Co-creation is grounded in a practical approach: working with (real) people to get to a shared solution for the issue you have put forward. To be able to do this you do need some theory, context and explanation, which can quickly become quite abstract.
To help ground these abstractions, we started mapping the process of co-creation as a whole. This overview of the process has resulted in an interactive platform, or application, that we have called the co-creation navigator.
The navigator will guide professionals who want to engage in co-creation through the different stages of the process, from preparation to execution. The application is a 'self-help' tool that offers:
- a repository of (existing) co-creation methods and tools, offering a vast and growing repertoire of activities;
- a learning-by-doing approach, in which users explore and reflect on different elements before they execute them;
- (scripted) personal coaching, guiding users through the process, offering expected and unexpected messages and exercises relevant for the stage which they are in.

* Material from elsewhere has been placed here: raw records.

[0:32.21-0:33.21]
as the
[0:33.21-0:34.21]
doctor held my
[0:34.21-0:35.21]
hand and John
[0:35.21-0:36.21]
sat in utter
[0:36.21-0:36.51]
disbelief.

The application is based on Waag's longstanding experience with co-creation and the work done in BigPicnic's Train-the-trainer sessions and with the individual gardens. The navigator uses the metaphor of a subway map to guide you on your journey through a co-creative process. The first beta version is already available online, and it is being evaluated with and by BigPicnic Partners (https://ccn.waag.org).
The application and its intention was well received within the context of the seminar in Denmark. It focused on managing co-creative processes and the idea of ‘losing control’ during that process. Some 50 representatives of Danish cultural organisations were there to learn about the power of co-creation.

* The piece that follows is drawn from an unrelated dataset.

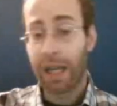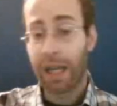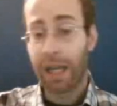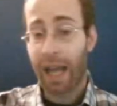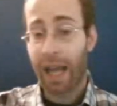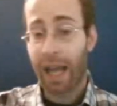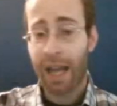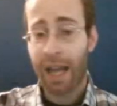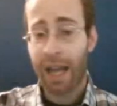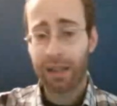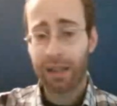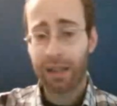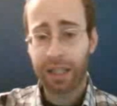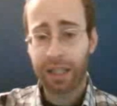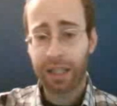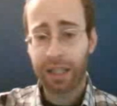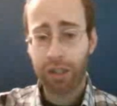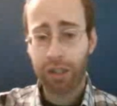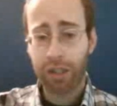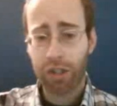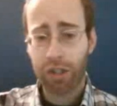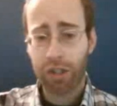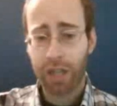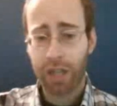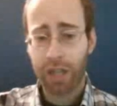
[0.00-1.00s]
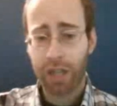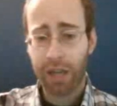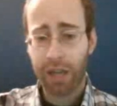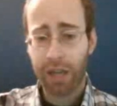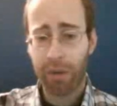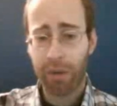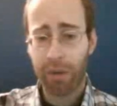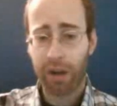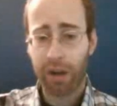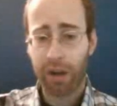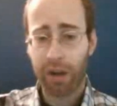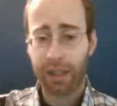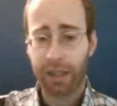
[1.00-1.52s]
And each tick
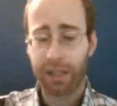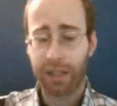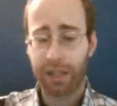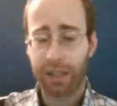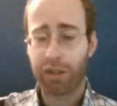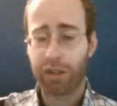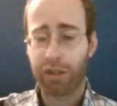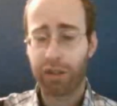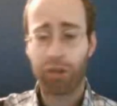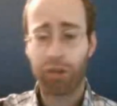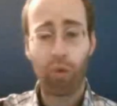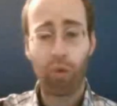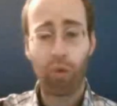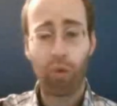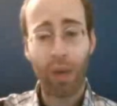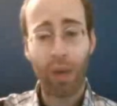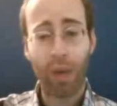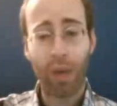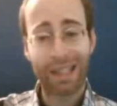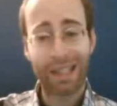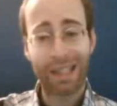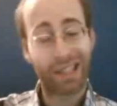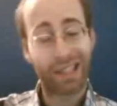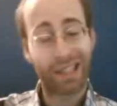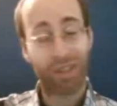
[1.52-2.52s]
mark is 20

Questions underlying the sessions were:
- how do new technologies create value for the public?
- how do we ensure relevant content that attracts a new and younger generation?

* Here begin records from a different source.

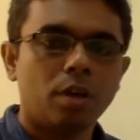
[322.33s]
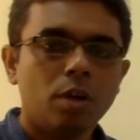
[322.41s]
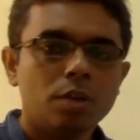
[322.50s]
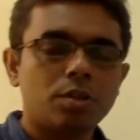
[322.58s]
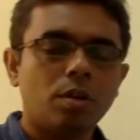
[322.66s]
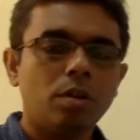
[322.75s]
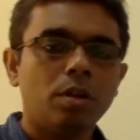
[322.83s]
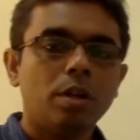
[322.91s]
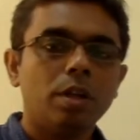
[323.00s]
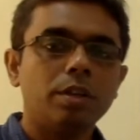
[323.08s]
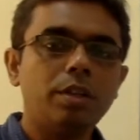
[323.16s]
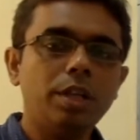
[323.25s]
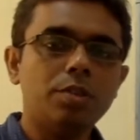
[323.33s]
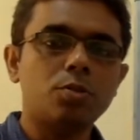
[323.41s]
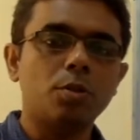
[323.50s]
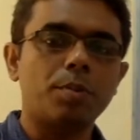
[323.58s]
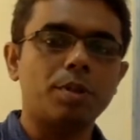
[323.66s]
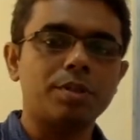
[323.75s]
So these
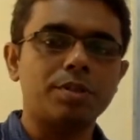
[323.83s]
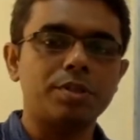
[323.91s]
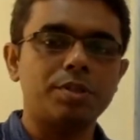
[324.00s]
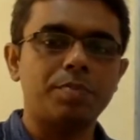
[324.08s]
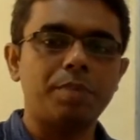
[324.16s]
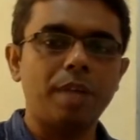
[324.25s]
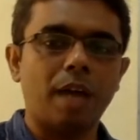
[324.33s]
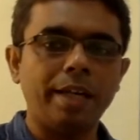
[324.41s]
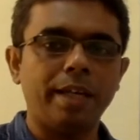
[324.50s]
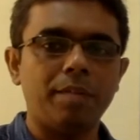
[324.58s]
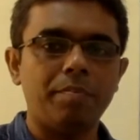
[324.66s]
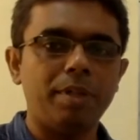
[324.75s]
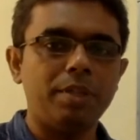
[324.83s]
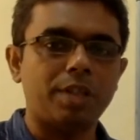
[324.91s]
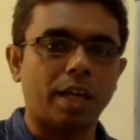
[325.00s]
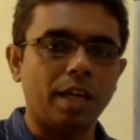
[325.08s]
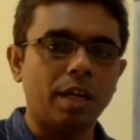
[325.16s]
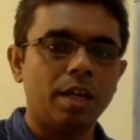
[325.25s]
two processes, Pi and Pj,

- how do we use the public's knowledge and skills in the development of new activities?
- how can you be a (state funded) cultural institution but still have a sharp team spirit?
We have invited the attendees to check out the navigator themselves and to contribute to the next stages of development by giving feedback or contribute methods. Currently there are about 70 tools and methods available in the first beta version of the navigator, but this will grow as we develop further within BigPicnic and through two completely different co-creation contexts offered by the Cities4People and MUV projects.